EXERCISE AIM:
Copy the lines running from the one that contains "was on YouTube" to the end of the entries below, exactly and with no pictures.

┌─ DATA PROVIDED

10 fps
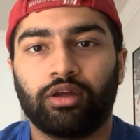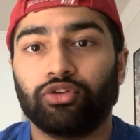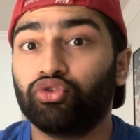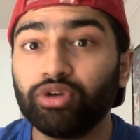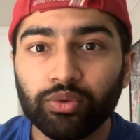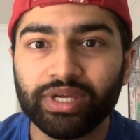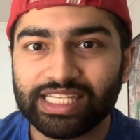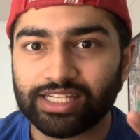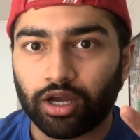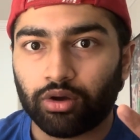3 weeks
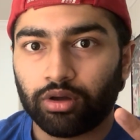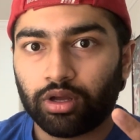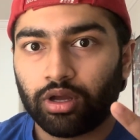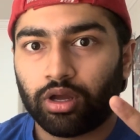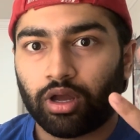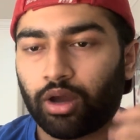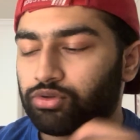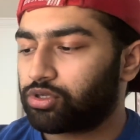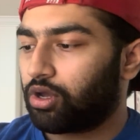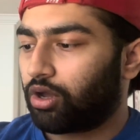ago, I
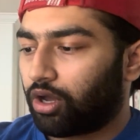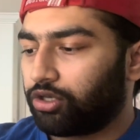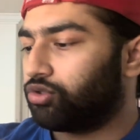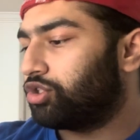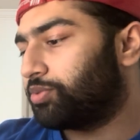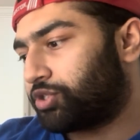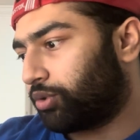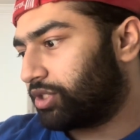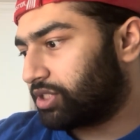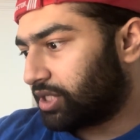was on YouTube
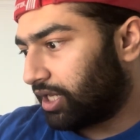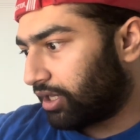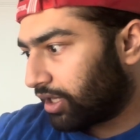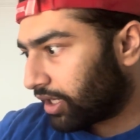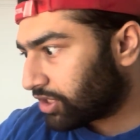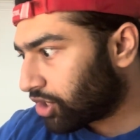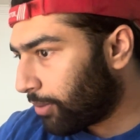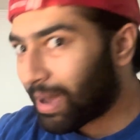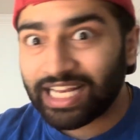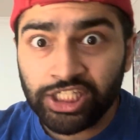Shorts and I saw a
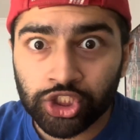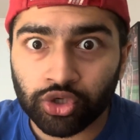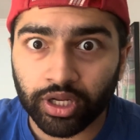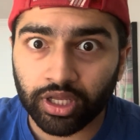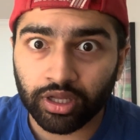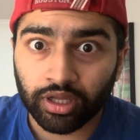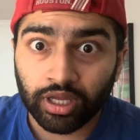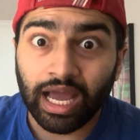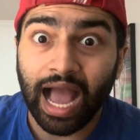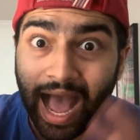magic trick.
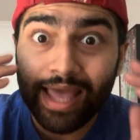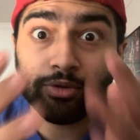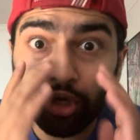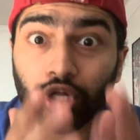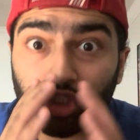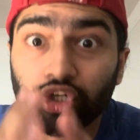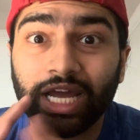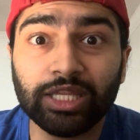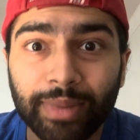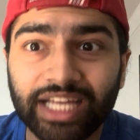I'm going to try
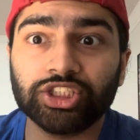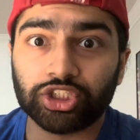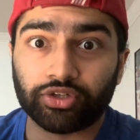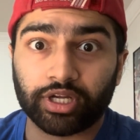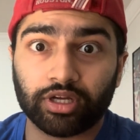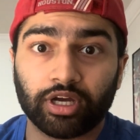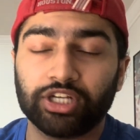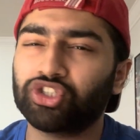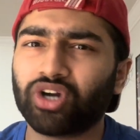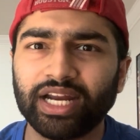the magic trick. I
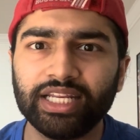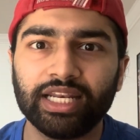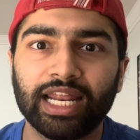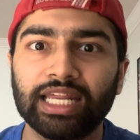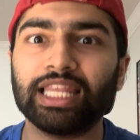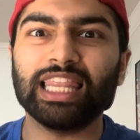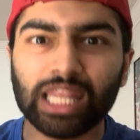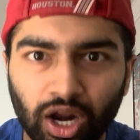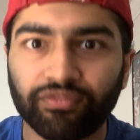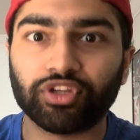tried it and I
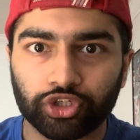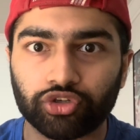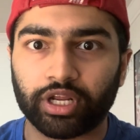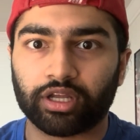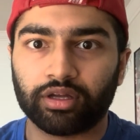loved the trick.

└─

RESULT:
was on YouTube
Shorts and I saw a
magic trick.
I'm going to try
the magic trick. I
tried it and I
loved the trick.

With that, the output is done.